En el presente ensayo intentaré demostrar que hay una sobredeterminación imposible de eliminar entre la política y lo no político en su forma religiosa, constatación que lleva a deducir que una política pura existe solamente en los textos de politología. En el vínculo que se da entre el espacio religioso y el político esa relación es persistente. Eso significa que la secularización que caracteriza al orden político occidental ha tenido lugar en el plano institucional, pero no en el comportamiento ciudadano, algo por lo demás muy lógico: el ser humano no es una institución.
La relación entre religión y política ha llevado a que muchas veces la política sea practicada como si fuese una verdadera religión. Sin embargo, no se trata de una simple sustitución, sino de un hecho que proviene, por un lado, de la génesis religiosa de la política, y por otro, de la coexistencia de la política con la religión en un mismo espacio nacional.
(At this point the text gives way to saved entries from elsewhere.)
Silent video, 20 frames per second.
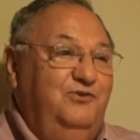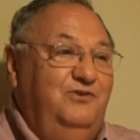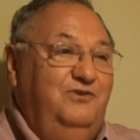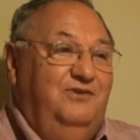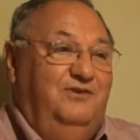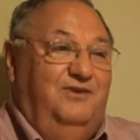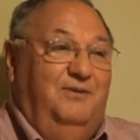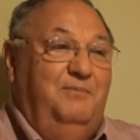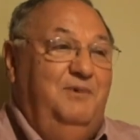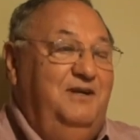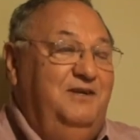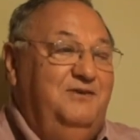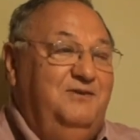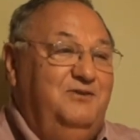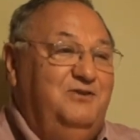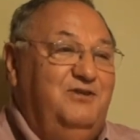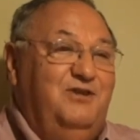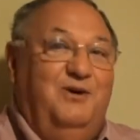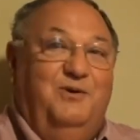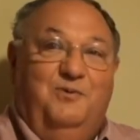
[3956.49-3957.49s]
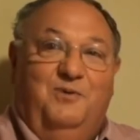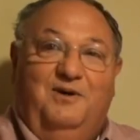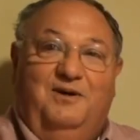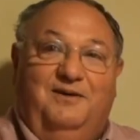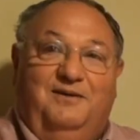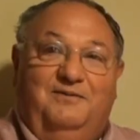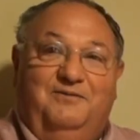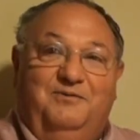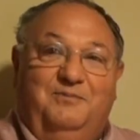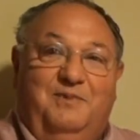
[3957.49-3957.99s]
So it means there's no
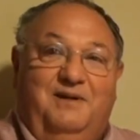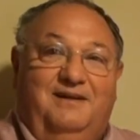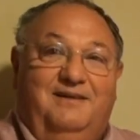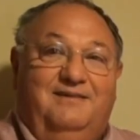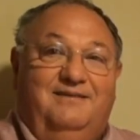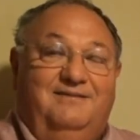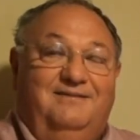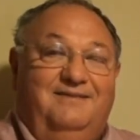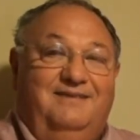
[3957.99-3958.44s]
wolves, but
Creo advertir, además, una razón adicional que explica la interrelación que se da entre política y religión, y esta es que tanto la una como la otra han debido enfrentar, en diversas ocasiones, a un enemigo común. Ese enemigo común es la ideología. Religión como ideología y política como ideología obligan muchas veces a que la religión y la política deban unirse para conservar sus respectivos espacios de realización. De ahí que diversas luchas políticas y religiosas (o político-religiosas) han coincidido con las luchas democráticas de nuestro tiempo. En ese objetivo común suelen confundirse la una en la otra en una relación que es muy difícil separar.
En fin, el mundo religioso no es una etapa «superada» en el desarrollo histórico de la humanidad. Por el contrario, persiste en anunciarse no sólo entre los creyentes, sino también –y puede decirse: sobre todo– en aquellos que quieren levantar políticas sobre la base de la negación de la religión, con el objetivo de reemplazarla por nuevos ídolos que lamentablemente no son sólo de barro.